■ **WORK ORDER**
Pictures are not part of the copy; reproduce the remaining data exactly.

GIVEN ENTRIES: Begin

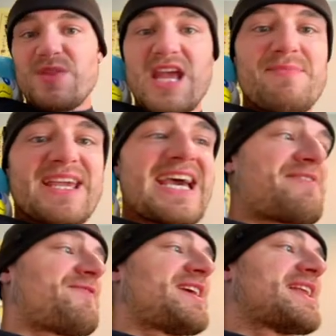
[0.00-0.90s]
I'm a
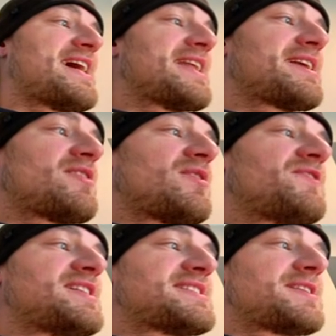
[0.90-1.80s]
caffeine addict,
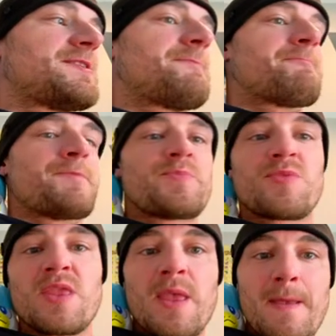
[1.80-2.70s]
obviously.
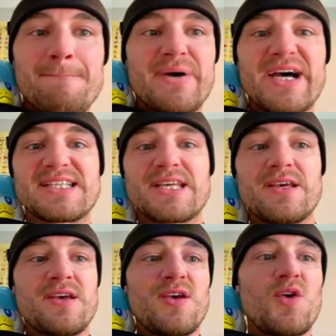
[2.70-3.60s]
But
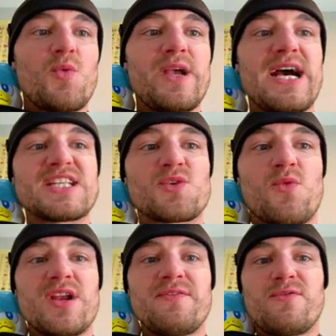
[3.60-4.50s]
we got
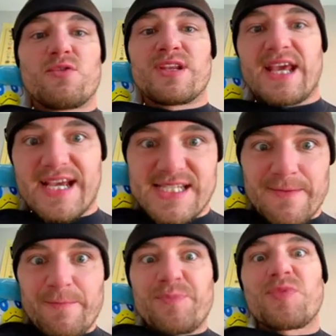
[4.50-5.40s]
24
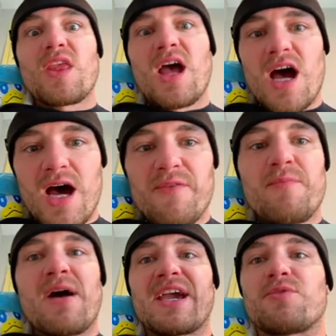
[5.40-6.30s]
days of
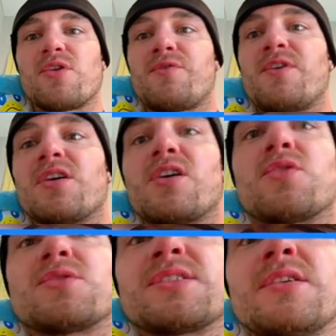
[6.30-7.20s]
micro Funkos.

GIVEN ENTRIES: End

■ **PROBLEM SOLUTION**
[0.00-0.90s]
I'm a
[0.90-1.80s]
caffeine addict,
[1.80-2.70s]
obviously.
[2.70-3.60s]
But
[3.60-4.50s]
we got
[4.50-5.40s]
24
[5.40-6.30s]
days of
[6.30-7.20s]
micro Funkos.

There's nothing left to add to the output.